The original list of 31 players features plenty of enticing choices at forward: Kevin Durant, Kawhi Leonard, Carmelo Anthony, Paul George, Draymond Green and Kevin Love are among the options to help the U.S. cope if it didn't have James. Curry's teammates Klay Thompson and Andre Iguodala and Houston's James Harden also could move from guard to forward in some lineups.
"I don't worry. I don't," Colangelo said, pointing to the Americans' depth. "I just feel very confident."
But no player can match the Olympic resume of James, the Americans' career leader in points and assists who could join Anthony as their only four-time Olympic basketball players.

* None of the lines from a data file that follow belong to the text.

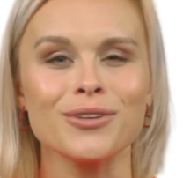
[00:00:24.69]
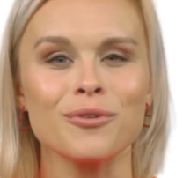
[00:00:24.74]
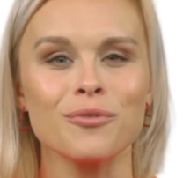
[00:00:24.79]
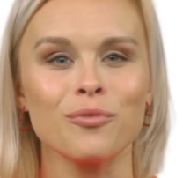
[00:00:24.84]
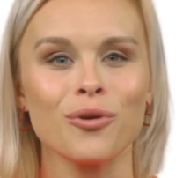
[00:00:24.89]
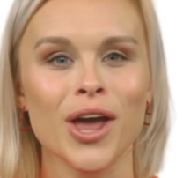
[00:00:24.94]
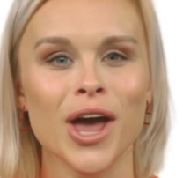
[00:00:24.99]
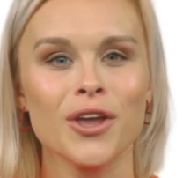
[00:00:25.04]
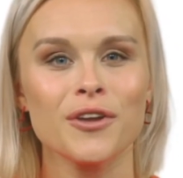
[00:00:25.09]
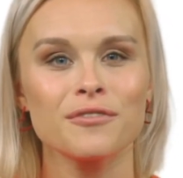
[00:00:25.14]

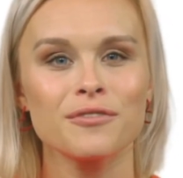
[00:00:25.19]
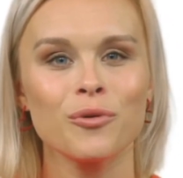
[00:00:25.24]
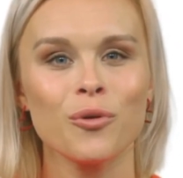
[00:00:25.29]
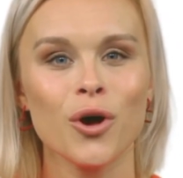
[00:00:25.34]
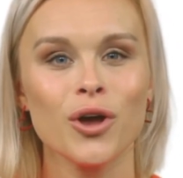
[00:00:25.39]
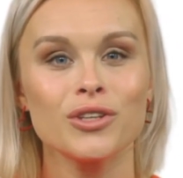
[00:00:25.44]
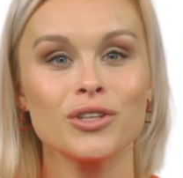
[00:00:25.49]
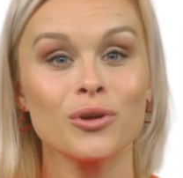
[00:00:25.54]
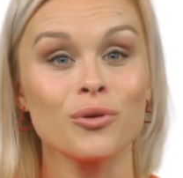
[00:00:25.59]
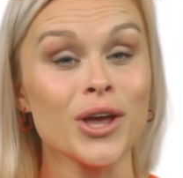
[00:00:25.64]
Ralph
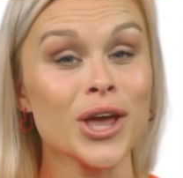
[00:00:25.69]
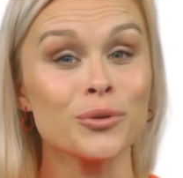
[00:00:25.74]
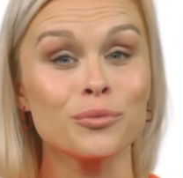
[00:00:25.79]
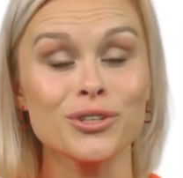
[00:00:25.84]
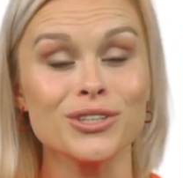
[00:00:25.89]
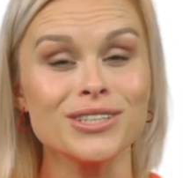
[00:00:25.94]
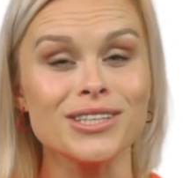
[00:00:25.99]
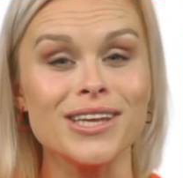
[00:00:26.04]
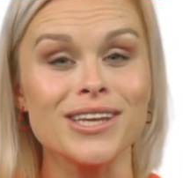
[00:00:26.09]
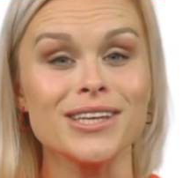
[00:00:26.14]
Waldo
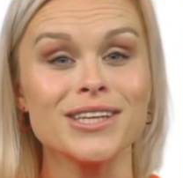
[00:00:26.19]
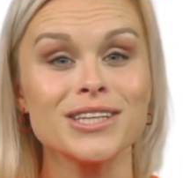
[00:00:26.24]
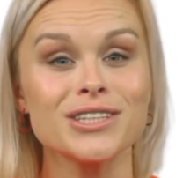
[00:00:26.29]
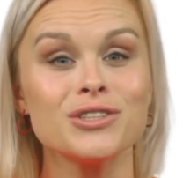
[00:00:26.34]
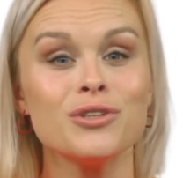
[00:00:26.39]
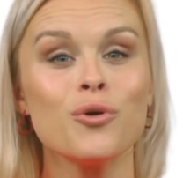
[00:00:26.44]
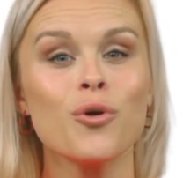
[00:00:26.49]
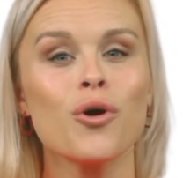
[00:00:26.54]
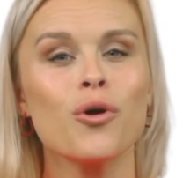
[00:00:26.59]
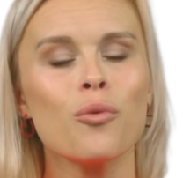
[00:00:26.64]
Emerson, this
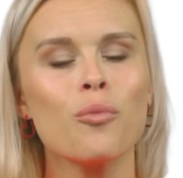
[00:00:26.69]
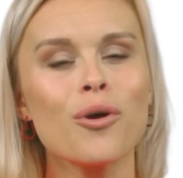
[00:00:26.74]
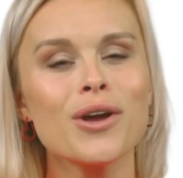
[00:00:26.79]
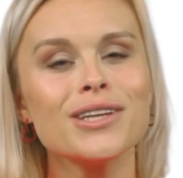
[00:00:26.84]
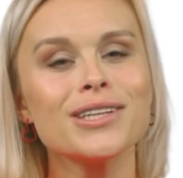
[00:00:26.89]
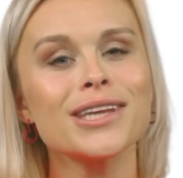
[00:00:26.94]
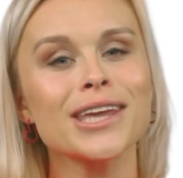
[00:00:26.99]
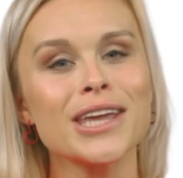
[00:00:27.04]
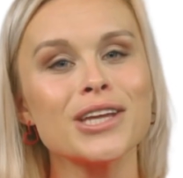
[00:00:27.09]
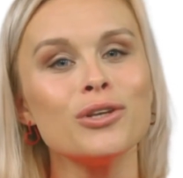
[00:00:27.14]
quote
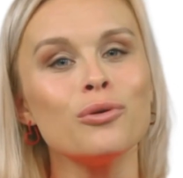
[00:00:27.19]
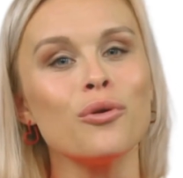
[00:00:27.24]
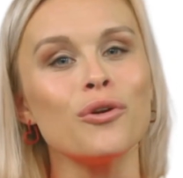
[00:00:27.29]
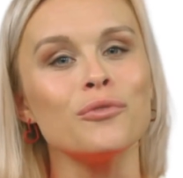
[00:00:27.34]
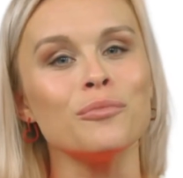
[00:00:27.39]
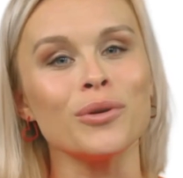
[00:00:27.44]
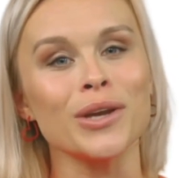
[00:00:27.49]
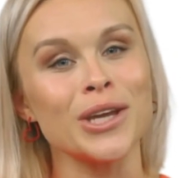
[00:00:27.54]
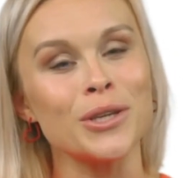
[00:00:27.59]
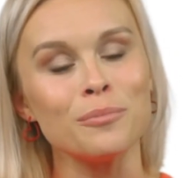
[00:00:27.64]
resonates
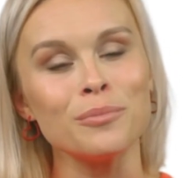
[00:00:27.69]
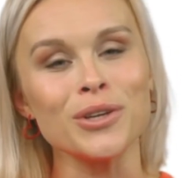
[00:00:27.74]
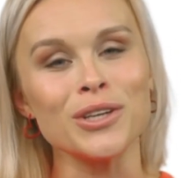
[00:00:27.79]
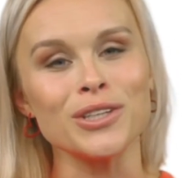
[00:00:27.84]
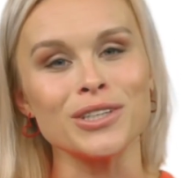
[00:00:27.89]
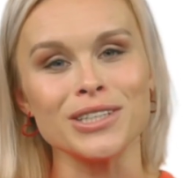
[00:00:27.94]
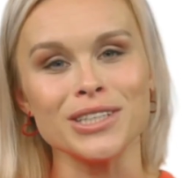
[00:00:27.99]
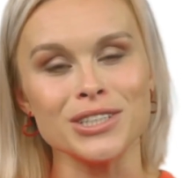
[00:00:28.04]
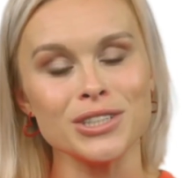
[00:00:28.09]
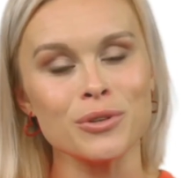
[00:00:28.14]
with me
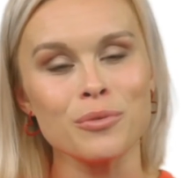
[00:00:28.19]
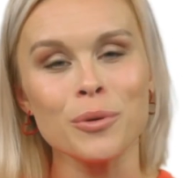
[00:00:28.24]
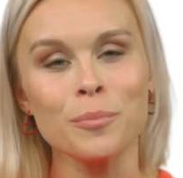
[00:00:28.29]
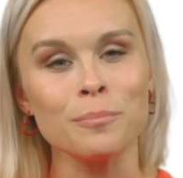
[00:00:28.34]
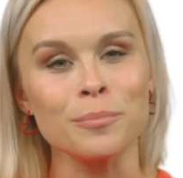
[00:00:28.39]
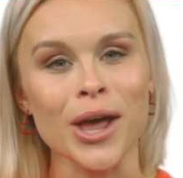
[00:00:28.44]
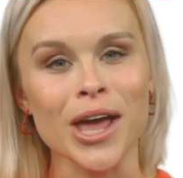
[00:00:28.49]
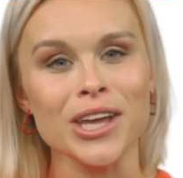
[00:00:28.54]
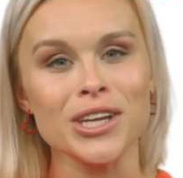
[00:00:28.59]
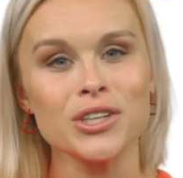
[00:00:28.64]
because it's a
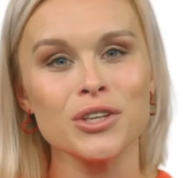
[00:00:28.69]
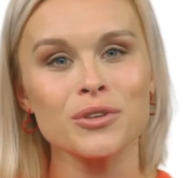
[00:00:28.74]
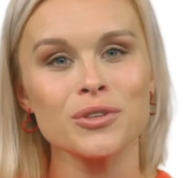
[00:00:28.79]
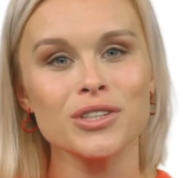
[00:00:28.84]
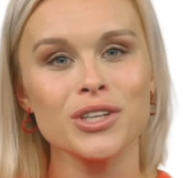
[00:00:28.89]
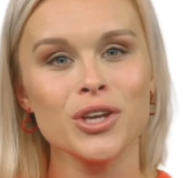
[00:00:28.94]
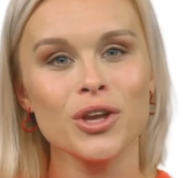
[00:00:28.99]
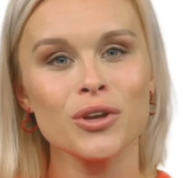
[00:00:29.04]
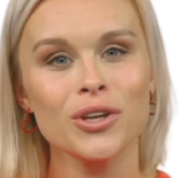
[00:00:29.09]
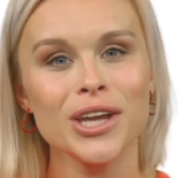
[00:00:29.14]
reminder
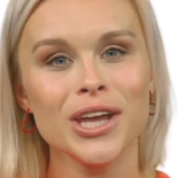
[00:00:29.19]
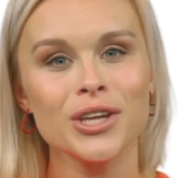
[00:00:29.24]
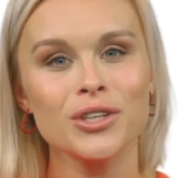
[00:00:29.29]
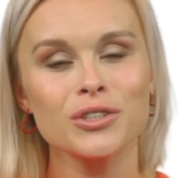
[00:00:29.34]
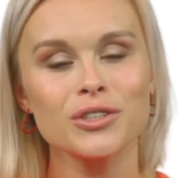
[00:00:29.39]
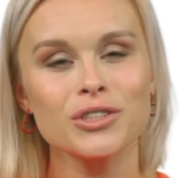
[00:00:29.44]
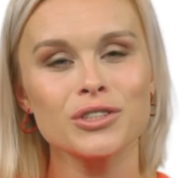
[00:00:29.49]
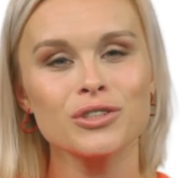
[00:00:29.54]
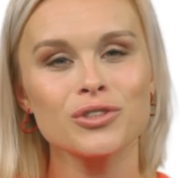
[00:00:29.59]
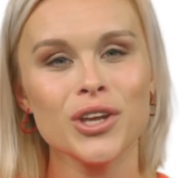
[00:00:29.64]
that our
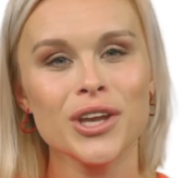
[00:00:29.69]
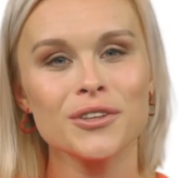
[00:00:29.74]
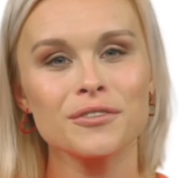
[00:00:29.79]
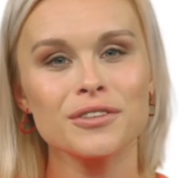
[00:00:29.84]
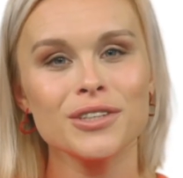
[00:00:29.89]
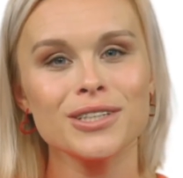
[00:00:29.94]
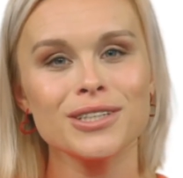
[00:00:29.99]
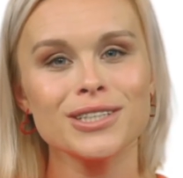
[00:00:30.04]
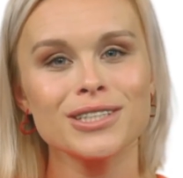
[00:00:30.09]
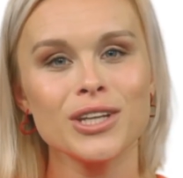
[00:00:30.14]
inner strength
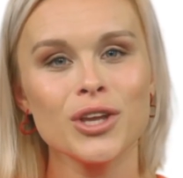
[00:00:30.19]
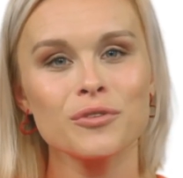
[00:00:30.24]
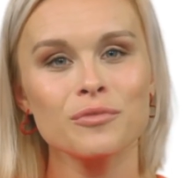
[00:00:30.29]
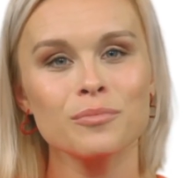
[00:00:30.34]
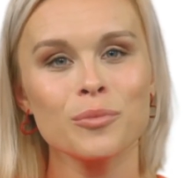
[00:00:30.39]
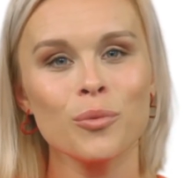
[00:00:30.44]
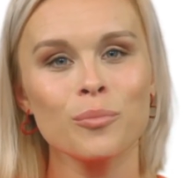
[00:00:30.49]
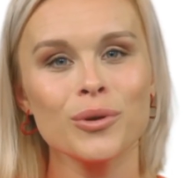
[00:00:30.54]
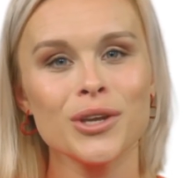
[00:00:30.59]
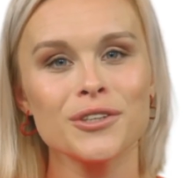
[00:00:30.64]
and self
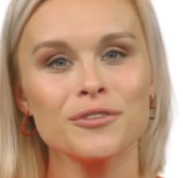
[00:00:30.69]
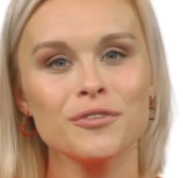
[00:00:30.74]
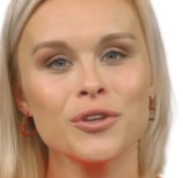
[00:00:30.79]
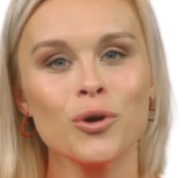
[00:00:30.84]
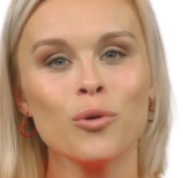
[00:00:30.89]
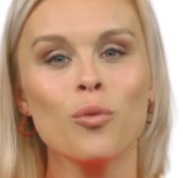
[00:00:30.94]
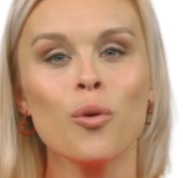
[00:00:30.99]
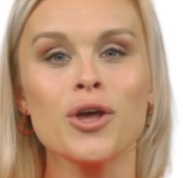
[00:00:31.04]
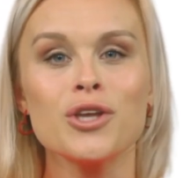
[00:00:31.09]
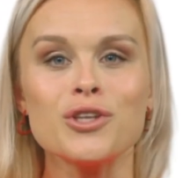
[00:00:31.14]
belief
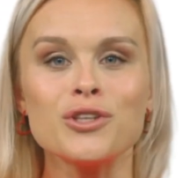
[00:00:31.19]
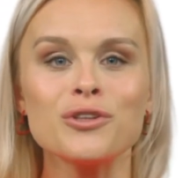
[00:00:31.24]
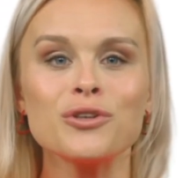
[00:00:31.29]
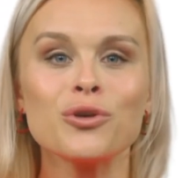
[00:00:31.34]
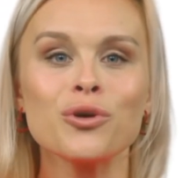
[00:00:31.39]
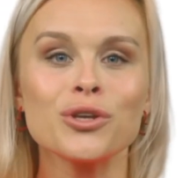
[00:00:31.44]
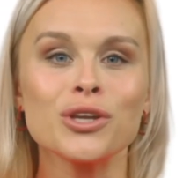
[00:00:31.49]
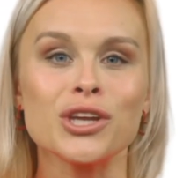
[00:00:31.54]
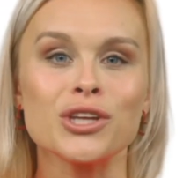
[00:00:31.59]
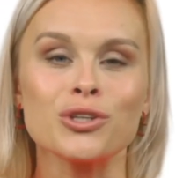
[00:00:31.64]
are what
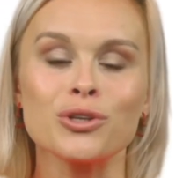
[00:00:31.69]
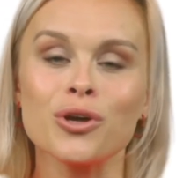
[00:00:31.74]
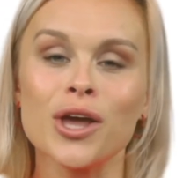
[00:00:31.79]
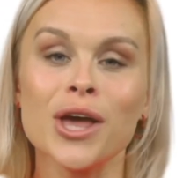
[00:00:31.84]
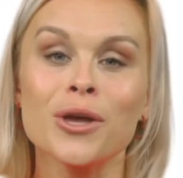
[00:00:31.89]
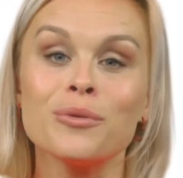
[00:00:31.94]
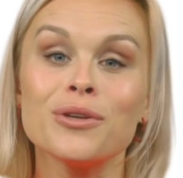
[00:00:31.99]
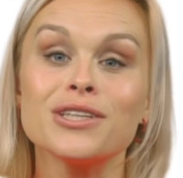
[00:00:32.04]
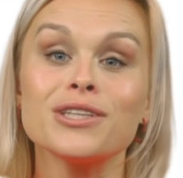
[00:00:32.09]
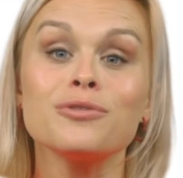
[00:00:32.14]
truly
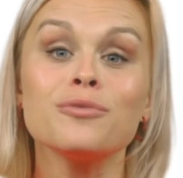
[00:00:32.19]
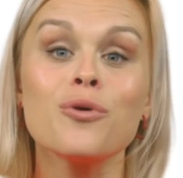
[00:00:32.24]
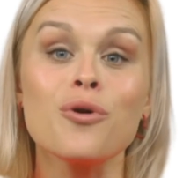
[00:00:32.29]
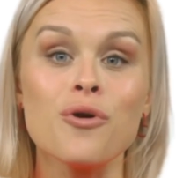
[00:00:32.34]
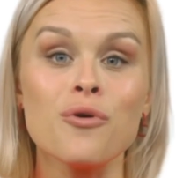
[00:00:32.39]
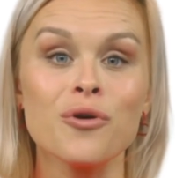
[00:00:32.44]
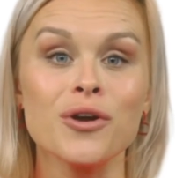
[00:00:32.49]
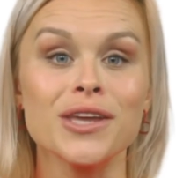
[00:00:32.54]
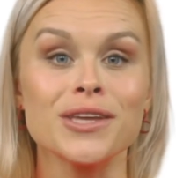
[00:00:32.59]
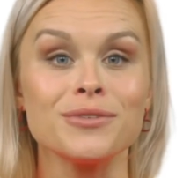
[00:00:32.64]
drive us
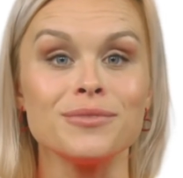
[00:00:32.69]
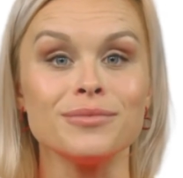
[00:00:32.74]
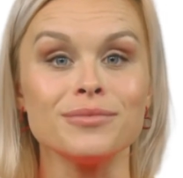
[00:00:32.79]
forward.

Reigning NBA MVP already out
Curry has won a pair of FIBA World Cups and had spoken about wanting the chance to win Olympic gold, but the two-time NBA MVP withdrew from consideration Monday for what would have been his first Olympics, citing "several factors — including recent ankle and knee injuries."
He didn't say what the other factors were. Several athletes have expressed concerns about the water in Rio de Janeiro and the Zika virus, though Colangelo said no players have pulled out because of those.
"All injuries," he said.
Still, those other factors would make it easier for players if they choose to withdraw, without the usual criticism they face when declining to represent their countries, as Durant did in his late withdrawal from the 2014 Basketball World Cup.
Colangelo said USA Basketball is continually checking in with players to gauge their interest, believing everyone who hasn't pulled out yet is interested if selected. And he can't worry about the ones already gone.
"You know what, you've got to be a big boy about it," Colangelo said. "These are the cards that are dealt."